6 A Second Assignment

Think about what we did with the investigation of gender and height. The original graph showed that the males were taller than the females. But that graph was bogus because it didn’t take age into account.

The point is that the simple, straightforward approach was too simple. To get a better story out of the data—a story that more fairly describes what’s really going on—we had to dig deeper.

In this project, you can look again at the 2013 California data. Instead of stopping at the first, simplest conclusion or claim, you will dig deeper and add some nuance to the investigation. (You will also have an option to look at a different data set; stay tuned.)

6.1 How do you know when you’re done?

You have a Google Doc (or whatever format your instructor requires). It contains:

Your name.
A simple claim. Pick one:
1. People with more education make more money than people with less education.
2. People who get on BART at SFO generally get off at Powell Street.
A graph with the first-look, obvious results.
A description of why that simple approach might not be enough to really explain the data
A description of what you did to further the investigation (“dig deeper”).

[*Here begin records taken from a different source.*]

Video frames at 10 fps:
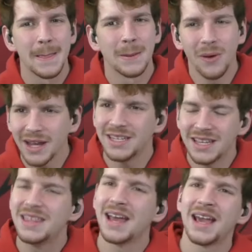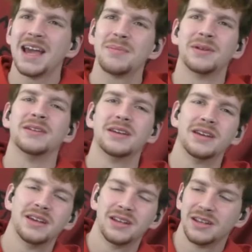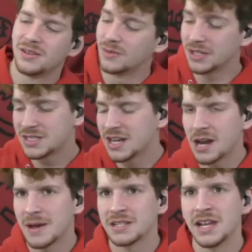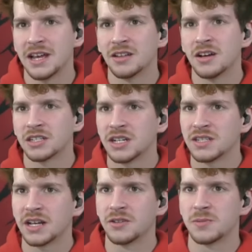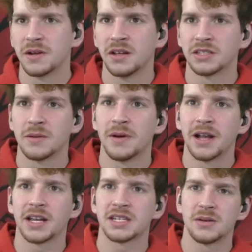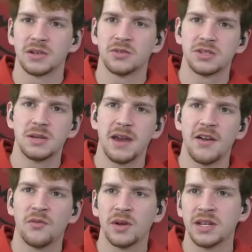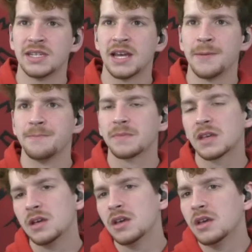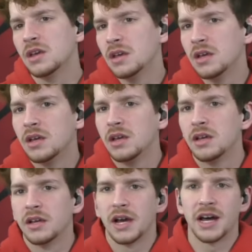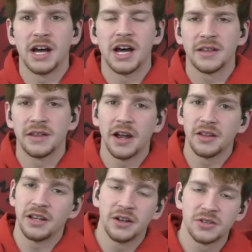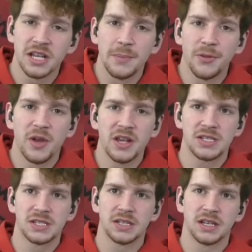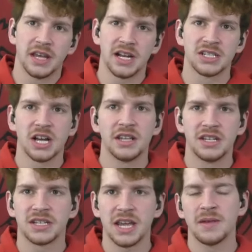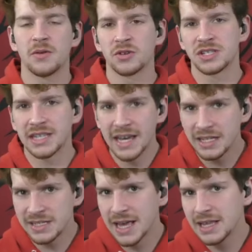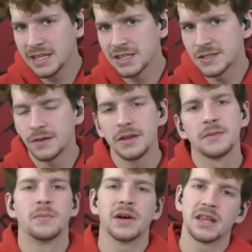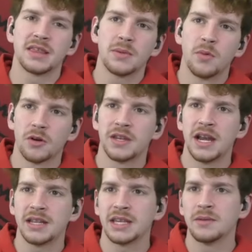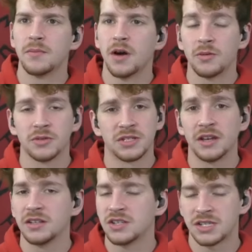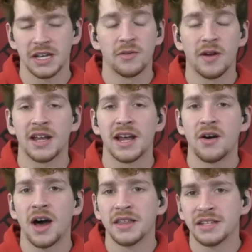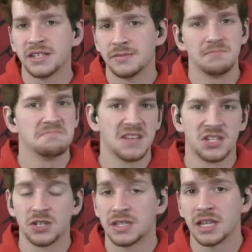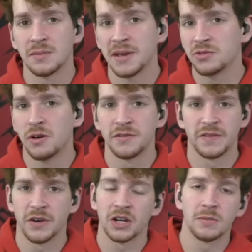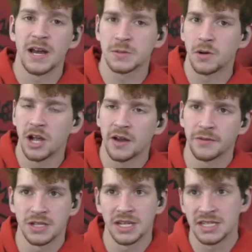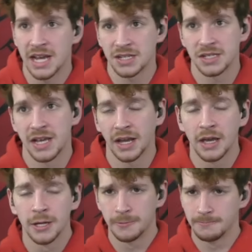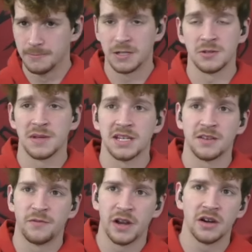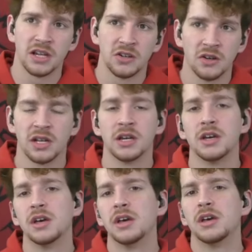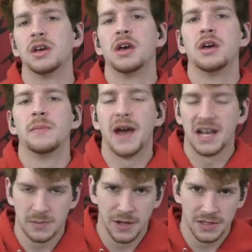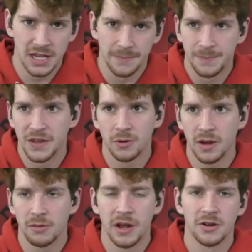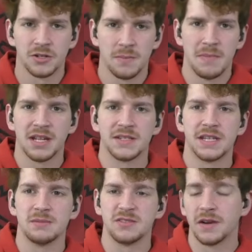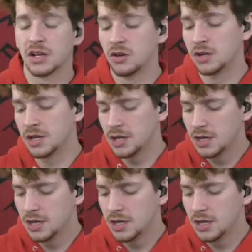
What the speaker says: Well, let's talk about today on Locked On Cyclones, part of Locked On Podcast Network, your team every day. There's a couple things that I saw in this game that were slightly concerning, but I think more than anything, I will tell you right now, I think it's just that the Big 12 is a very good basketball conference, and Texas Tech, is a very good basketball team. Their Red Raiders men's team is very good.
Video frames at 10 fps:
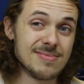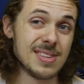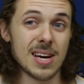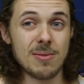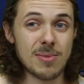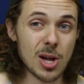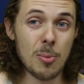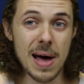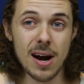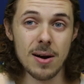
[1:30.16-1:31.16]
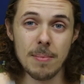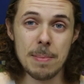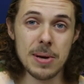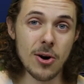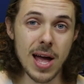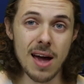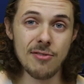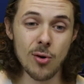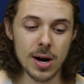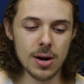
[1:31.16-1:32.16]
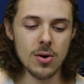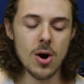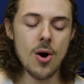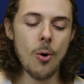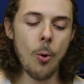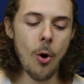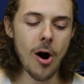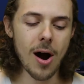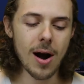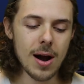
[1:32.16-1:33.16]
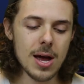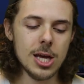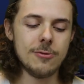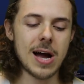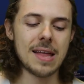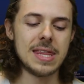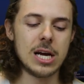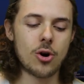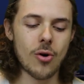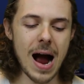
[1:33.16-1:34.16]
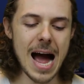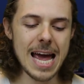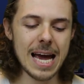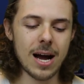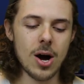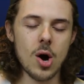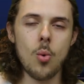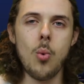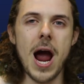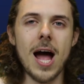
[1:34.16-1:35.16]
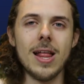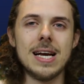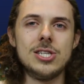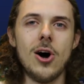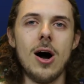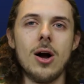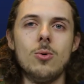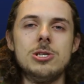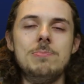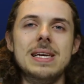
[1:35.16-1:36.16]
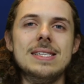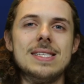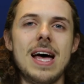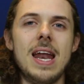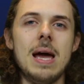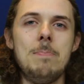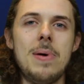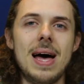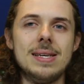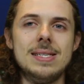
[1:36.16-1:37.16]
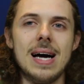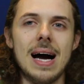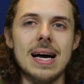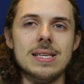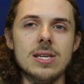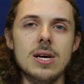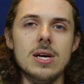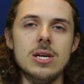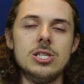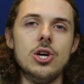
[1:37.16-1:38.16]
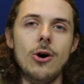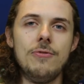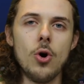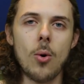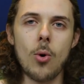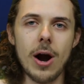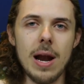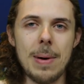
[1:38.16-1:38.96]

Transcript: yeah, a little better, might be okay for you. Or you've got the crying, wailing dog, which means that a pet dies. So if you're worried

In this description,
- You have grouped the data by dragging an attribute (or attributes) to the left in the table.
- You have calculated some summary value (e.g., a mean or a sum) for each group by making a new column with a formula.
The results of that deeper investigation (with, e.g., a new graph of the data)
A conclusion: is the story any different now?
Possibly, ideas for additional “dig deeper” activities with this data set, and…
A link to a shared CODAP doc (like last time) so the instructor can see what you did.

Your Google Doc is probably no more than two pages long. Be sure to set permissions so your instructor has edit access.

Where to get the data

Instead of using a “canned” data set, for this assignment you will use a data portal. In CODAP, this appears as a window where you specify what data you want, and then press a button to get it.

… BART is a regional transit system in the San Francisco Bay Area. SFO is the San Francisco International Airport. You can read all about the BART data portal in a separate chapter.
… You can get data on education, income, race, gender, etc., and choose how many cases. Go to the options tab to choose what attributes you want.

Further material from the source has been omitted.